Robust music legends, urgent British MCs and beautiful jazz women on the first day of North Sea Jazz

What a typical, pleasantly familiar image it always is at North Sea Jazz: jazz musicians, at least as devout as the audience, listening to performances by colleagues. Bassist and vocalist Esperanza Spaldingthe artist-in-residence of this festival edition, could barely keep her body still during the concert of the pioneering drummer Terri Lyne Carrington. Everything moved rhythmically. Suddenly Spalding jumped up, disappeared, only to be on stage ten minutes later with double bass with the strong women’s band. That turned out to be a performance that had everything you look for in jazz: adventurous rhythm structures, strong instrumentalists and a story: Carrington only performed compositions by women.

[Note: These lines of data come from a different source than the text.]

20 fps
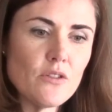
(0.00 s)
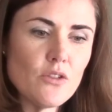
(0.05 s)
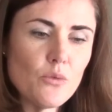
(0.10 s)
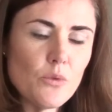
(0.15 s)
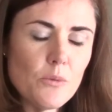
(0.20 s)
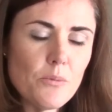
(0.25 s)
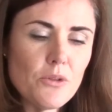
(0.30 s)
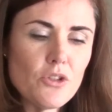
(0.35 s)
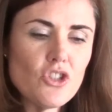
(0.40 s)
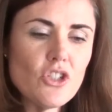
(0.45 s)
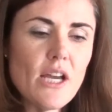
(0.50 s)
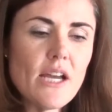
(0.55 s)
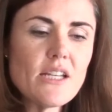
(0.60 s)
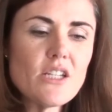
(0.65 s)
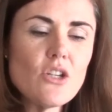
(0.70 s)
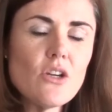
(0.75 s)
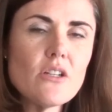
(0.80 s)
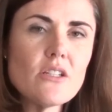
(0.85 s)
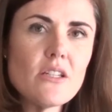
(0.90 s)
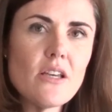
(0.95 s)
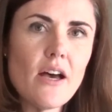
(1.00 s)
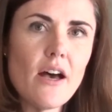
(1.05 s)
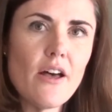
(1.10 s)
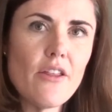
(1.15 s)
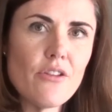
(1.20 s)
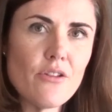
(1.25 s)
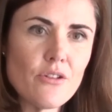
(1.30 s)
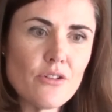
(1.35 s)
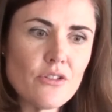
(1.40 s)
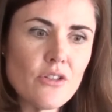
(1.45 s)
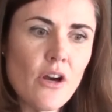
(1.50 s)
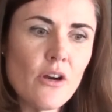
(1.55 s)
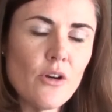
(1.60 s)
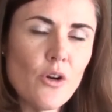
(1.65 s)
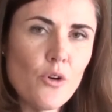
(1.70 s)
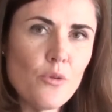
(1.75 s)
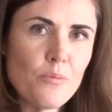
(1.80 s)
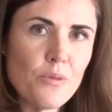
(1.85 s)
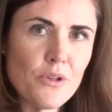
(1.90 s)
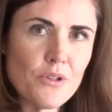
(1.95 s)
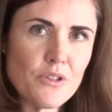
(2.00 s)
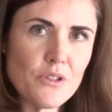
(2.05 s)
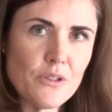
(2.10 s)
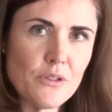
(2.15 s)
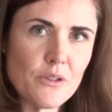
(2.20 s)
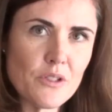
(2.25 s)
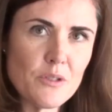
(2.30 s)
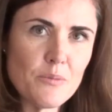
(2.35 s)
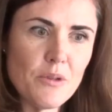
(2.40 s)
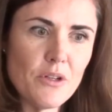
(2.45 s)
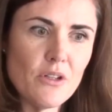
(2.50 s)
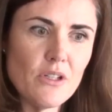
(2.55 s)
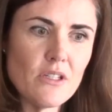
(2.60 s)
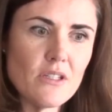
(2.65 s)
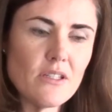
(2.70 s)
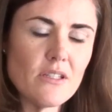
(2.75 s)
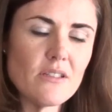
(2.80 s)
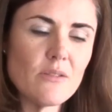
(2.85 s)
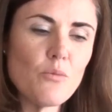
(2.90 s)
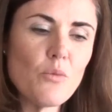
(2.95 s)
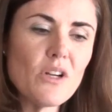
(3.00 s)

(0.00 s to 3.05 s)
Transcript: So we project onto others our own personal experiences.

North Sea Jazz, this weekend for the 46th time and wonderfully varied in about 15 halls (lots of jazz, a solid share of pop and certainly also some soul and blues) has started. The program on the first day of the festival, in and around the rather crowded Ahoy in Rotterdam (30,000 visitors), slalomed energetically between nostalgia and innovation. The proportion of strong jazz women was striking – Esperanza Spalding’s singing performance with the renowned pianist was blissfully tingling Fred Hersh. And also how bass player Linda May Han Oh tried to find peace in chaos: beautiful.

Terri Lyne Carrington.
Andreas Terlaak’s photo
Linda May Han Oh.
Andreas Terlaak’s photo
Drummer and bandleader Terri Lyne Carrington and bassist Linda May Han Oh.
Photos Andreas Terlaak

The halls were packed with robust music legends of age. Grand dame of classical soul, Mavis Staples (83), glorified on a small stage for her with a modest driving band. As usual, her classics sounded deep and raw. And what charisma and urgency.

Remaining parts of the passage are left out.